5. As a complete aside, off of my usual topics (thought it is news and has a lot of effect on some people’s health): I noticed with horror that there have been deadly riots as well as focused killings in Afghanistan due to rage about some nutcase “christian” cleric in Florida, USA publicly burning a Koran. A lot has been said about this, but I have one thing to add: If you are going to try to function in a global communications network, you have to learn to deal with stupid trolls. If you let people figure out that if they type something or commit some other easy act, like burning a book, that this will cause you to off the rails, then you can assume that someone will write/do it. It is not a good idea to give everyone in the world that much power over you; one of them will exercise that power just because his mother did not show him enough affection or his girlfriend just dumped him.
are you sure?

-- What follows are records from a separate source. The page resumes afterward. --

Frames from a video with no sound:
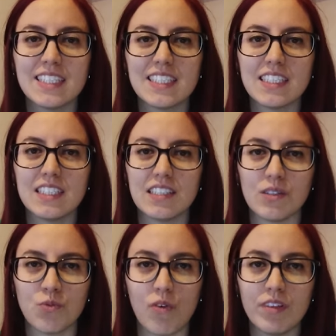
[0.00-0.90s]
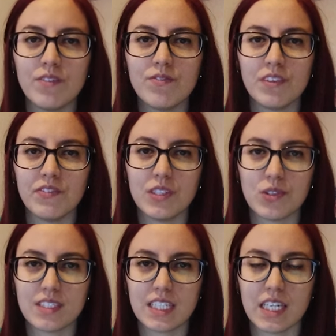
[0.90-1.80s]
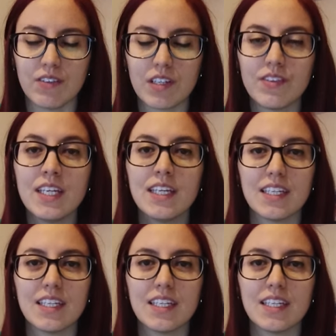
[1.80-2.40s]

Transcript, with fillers: Se siete nuovi vi invito a iscrivervi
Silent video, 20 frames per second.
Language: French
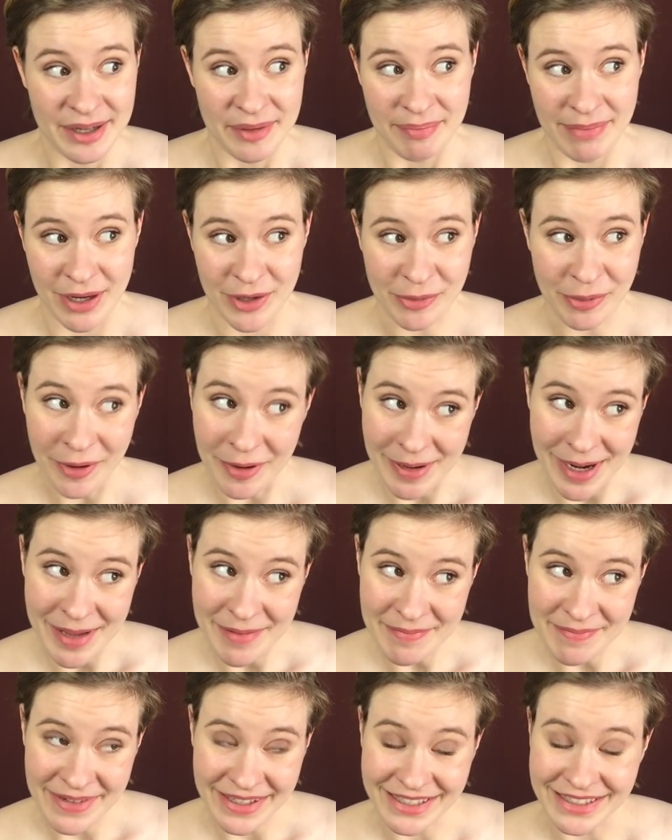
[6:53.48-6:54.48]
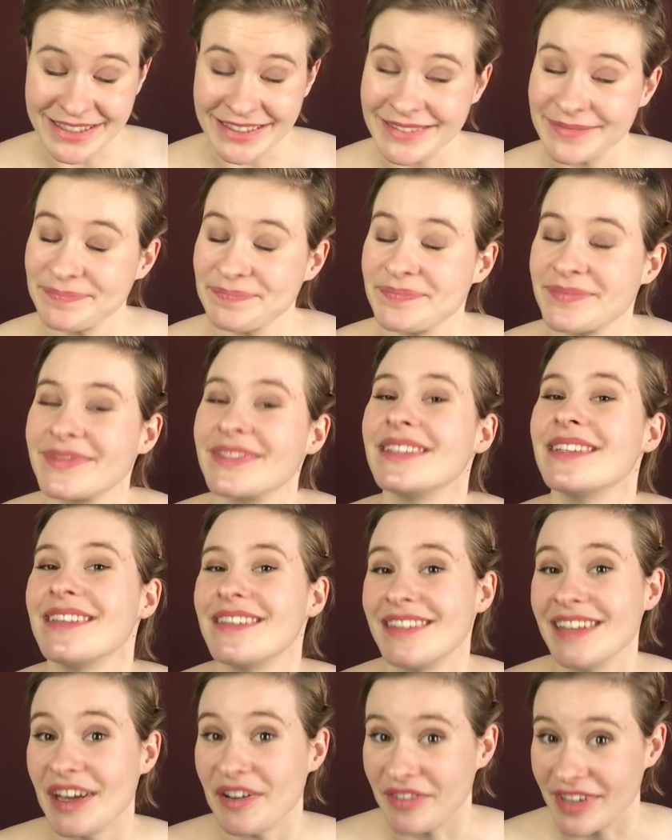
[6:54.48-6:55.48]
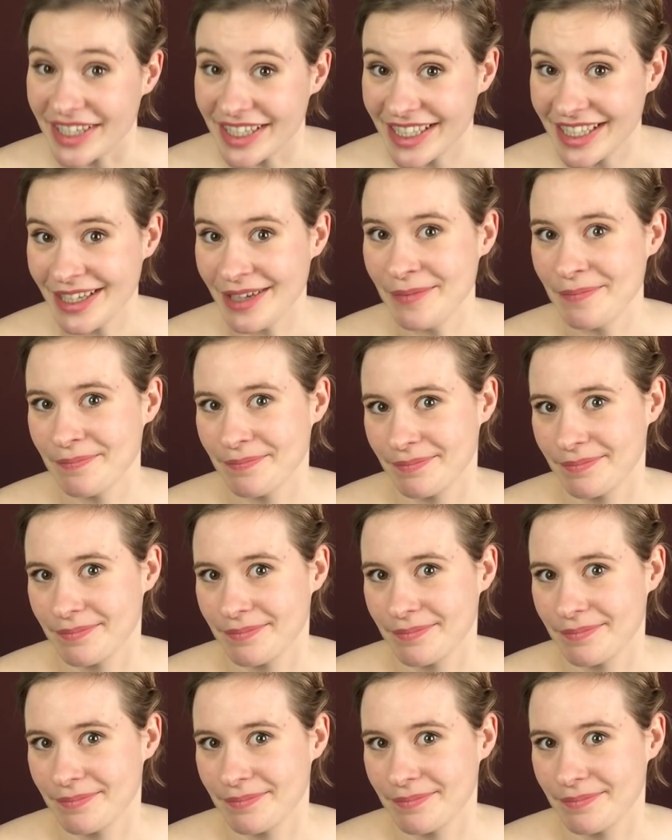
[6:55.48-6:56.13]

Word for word: Mais le problème, ben, c'est avec qui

Because right now we have Von Behrens in Ottawa telling kids a very different story.
At age 13, Von Behrens tried chewing tobacco for the first time and quickly got addicted. By the time he was 17, he was diagnosed with oral cancer. He has lost half of his tongue, all of his teeth and his entire jawbone.
“I have lost my entire face because of tobacco,” Van Behrens told the packed gymnasium. “Every time I look out in the mirror, I ask God, ‘Why did you do this to me, I wasn’t a bad kid.’ ”

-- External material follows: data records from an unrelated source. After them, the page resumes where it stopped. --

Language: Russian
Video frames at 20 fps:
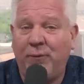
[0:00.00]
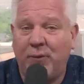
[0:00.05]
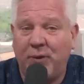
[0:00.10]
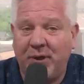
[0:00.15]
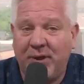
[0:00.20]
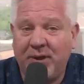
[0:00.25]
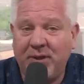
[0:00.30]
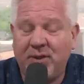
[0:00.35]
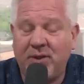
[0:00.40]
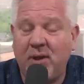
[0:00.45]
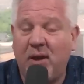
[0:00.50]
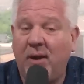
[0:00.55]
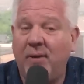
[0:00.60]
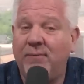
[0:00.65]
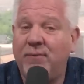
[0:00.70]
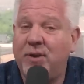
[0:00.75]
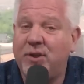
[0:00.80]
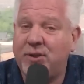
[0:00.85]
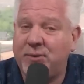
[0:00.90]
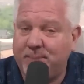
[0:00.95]
этого
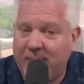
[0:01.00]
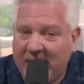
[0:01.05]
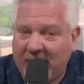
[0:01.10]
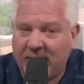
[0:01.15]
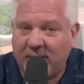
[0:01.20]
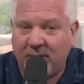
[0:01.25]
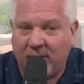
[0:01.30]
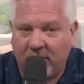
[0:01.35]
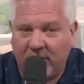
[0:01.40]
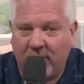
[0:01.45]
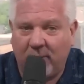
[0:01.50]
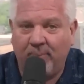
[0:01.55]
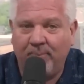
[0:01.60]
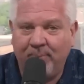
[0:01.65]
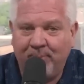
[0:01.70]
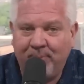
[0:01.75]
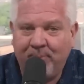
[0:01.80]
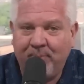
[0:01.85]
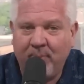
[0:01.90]
представления.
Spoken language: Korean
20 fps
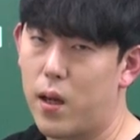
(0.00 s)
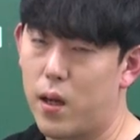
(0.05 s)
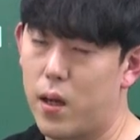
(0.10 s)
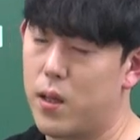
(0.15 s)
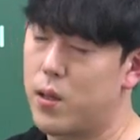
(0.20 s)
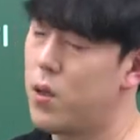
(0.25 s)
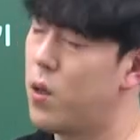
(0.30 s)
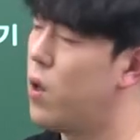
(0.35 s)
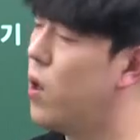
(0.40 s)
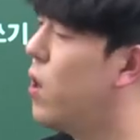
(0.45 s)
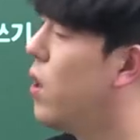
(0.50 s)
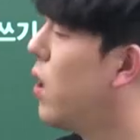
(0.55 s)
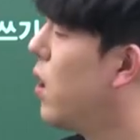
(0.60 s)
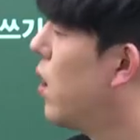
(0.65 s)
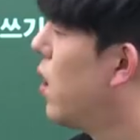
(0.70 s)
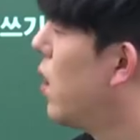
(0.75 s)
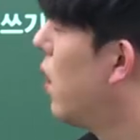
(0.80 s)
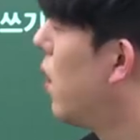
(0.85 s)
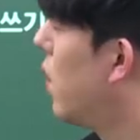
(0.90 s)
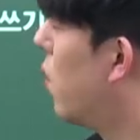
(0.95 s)
그래서
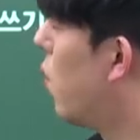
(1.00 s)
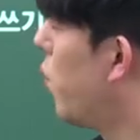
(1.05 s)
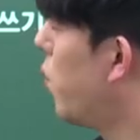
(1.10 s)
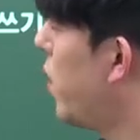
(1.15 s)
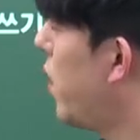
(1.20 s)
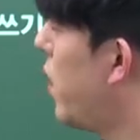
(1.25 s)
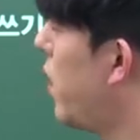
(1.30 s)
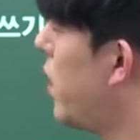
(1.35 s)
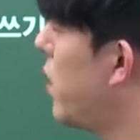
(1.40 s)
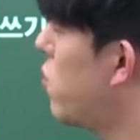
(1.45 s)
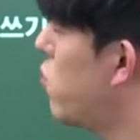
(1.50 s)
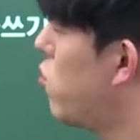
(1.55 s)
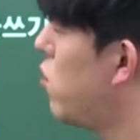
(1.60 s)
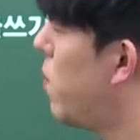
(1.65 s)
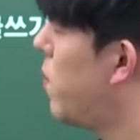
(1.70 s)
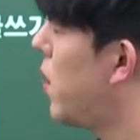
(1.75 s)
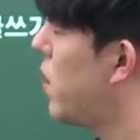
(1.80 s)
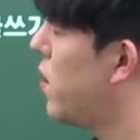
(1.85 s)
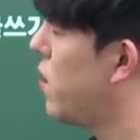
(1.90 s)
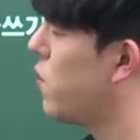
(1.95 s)
오늘
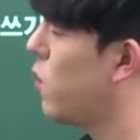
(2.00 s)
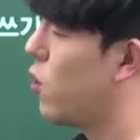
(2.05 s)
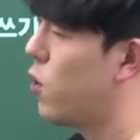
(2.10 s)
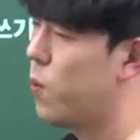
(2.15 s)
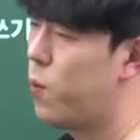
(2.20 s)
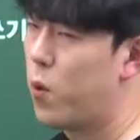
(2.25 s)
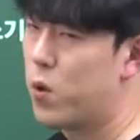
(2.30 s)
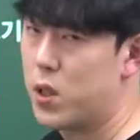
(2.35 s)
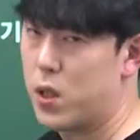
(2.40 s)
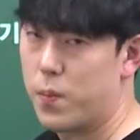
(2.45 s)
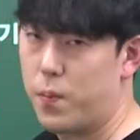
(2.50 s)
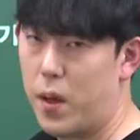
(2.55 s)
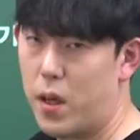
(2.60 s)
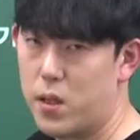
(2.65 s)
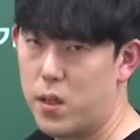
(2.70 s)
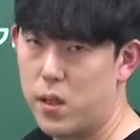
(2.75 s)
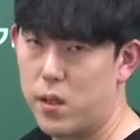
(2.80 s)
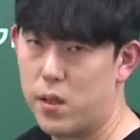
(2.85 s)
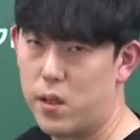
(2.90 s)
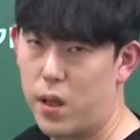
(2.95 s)
수업 같은 경우
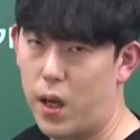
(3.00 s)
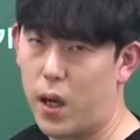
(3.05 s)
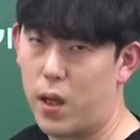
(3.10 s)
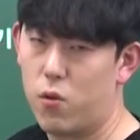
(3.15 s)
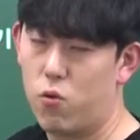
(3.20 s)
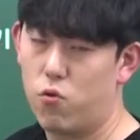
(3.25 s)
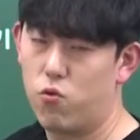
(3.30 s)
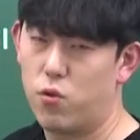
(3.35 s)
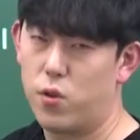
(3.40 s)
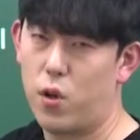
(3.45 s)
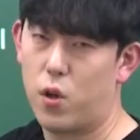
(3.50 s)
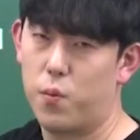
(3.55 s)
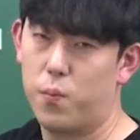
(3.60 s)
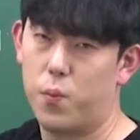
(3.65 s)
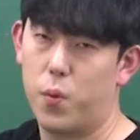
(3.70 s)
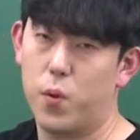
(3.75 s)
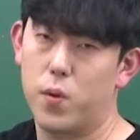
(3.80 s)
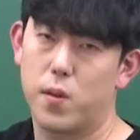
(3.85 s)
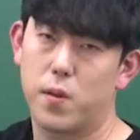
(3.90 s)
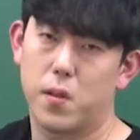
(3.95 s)
복습하실 때 약간
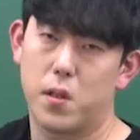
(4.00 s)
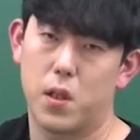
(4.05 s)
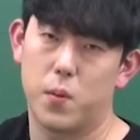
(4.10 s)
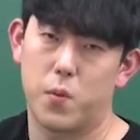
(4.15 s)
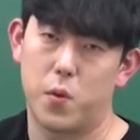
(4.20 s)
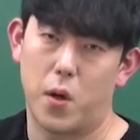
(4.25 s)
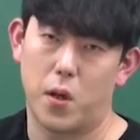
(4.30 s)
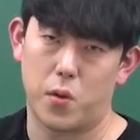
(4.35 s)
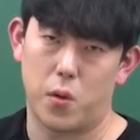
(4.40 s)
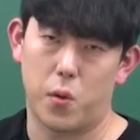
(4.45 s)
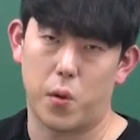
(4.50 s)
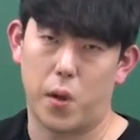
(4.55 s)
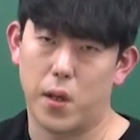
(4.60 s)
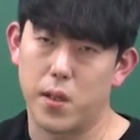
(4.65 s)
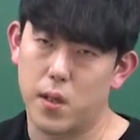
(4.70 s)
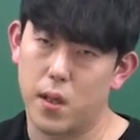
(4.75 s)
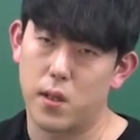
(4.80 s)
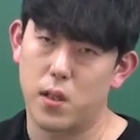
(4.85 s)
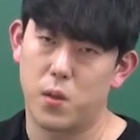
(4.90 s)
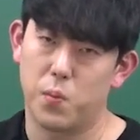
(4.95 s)
누적 복습으로 하셔도
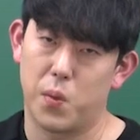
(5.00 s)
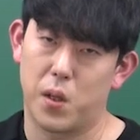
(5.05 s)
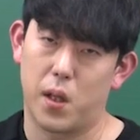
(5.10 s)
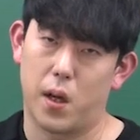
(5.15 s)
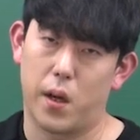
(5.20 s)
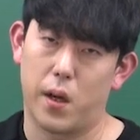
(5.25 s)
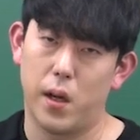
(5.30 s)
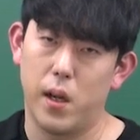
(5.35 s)
괜찮습니다.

Anybody who believes that Swedish snus (a different product to chewing tobaccos in other countries) causes cancers should look at the European cancer incidences on the CRUK website (stats section). Sweden doesn't feature highly for either oral or pancreatic cancer- those frequently attributed to snus. The incidence of male lung cancer is strikingly low, as is the male smoking prevalence. In fact, those who support bans on snus are responsible for thousands of future lung cancer deaths. Good job that's true, or I'd be sued for defamation.

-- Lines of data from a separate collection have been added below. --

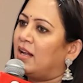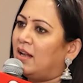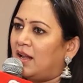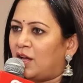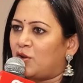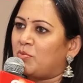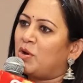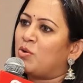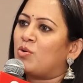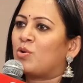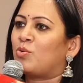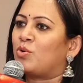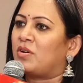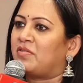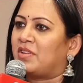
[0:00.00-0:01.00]
எல்லாருமே
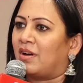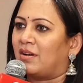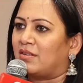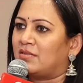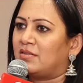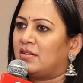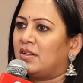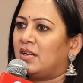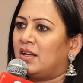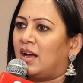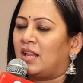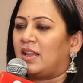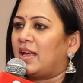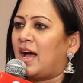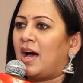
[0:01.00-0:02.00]
உங்களுக்கு உறவு தான்
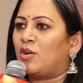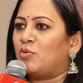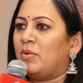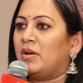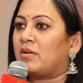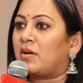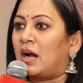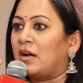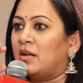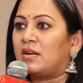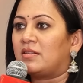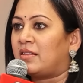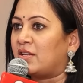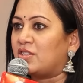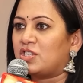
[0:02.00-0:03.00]
அதில் யாருமே
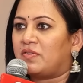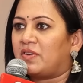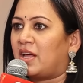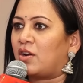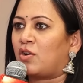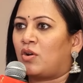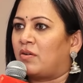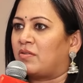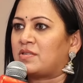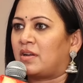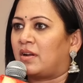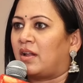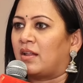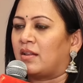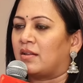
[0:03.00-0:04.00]
கண்ணுக்கு தெரிஞ்சவனாக இருக்கணும்னு
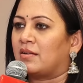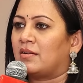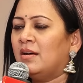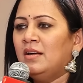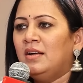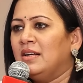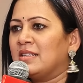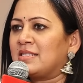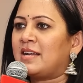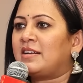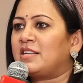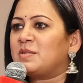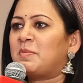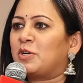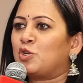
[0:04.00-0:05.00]
அவசியம் கிடையாது
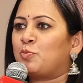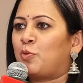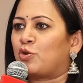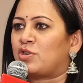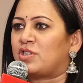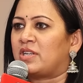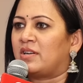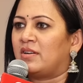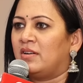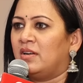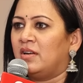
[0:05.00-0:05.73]
ஸ்டேட்டஸ் மட்டும் போட்டுட்டு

It is really quite something that someone can make a career out of having gotten probably sexually-transmitted and almost certainly not substance-cased oral cancer. It is not so surprising that there is a living to be made lying to children.
As for the Swedish evidence: First, there is no observed difference in risk across Western smokeless tobaccos, Swedish or American, chewed or not. Second, the ecological evidence about lung cancer is pretty clear, but for pancreatic cancer it is a bit trickier than that. Third, there is little doubt that prohibitions against smokefree alternatives to cigarettes (or even simply discouraging — as with the oral cancer road show) kill people, from lung cancer as well as other lung diseases, other cancers, and most of all, cardiovascular disease. Also, I don't think that making a scientific claim about the consequences of someone's action would be considered actionable even in England, the black hole of Western free speech (though, in fairness, they are trying to change that).
I should have started my comment with: “Johathan, good point about the Swedish evidence. I am glad to see that some people understand the value of the ecological data that many others seek to ignore.” I was tired (still jet-lagged! as was being too terse).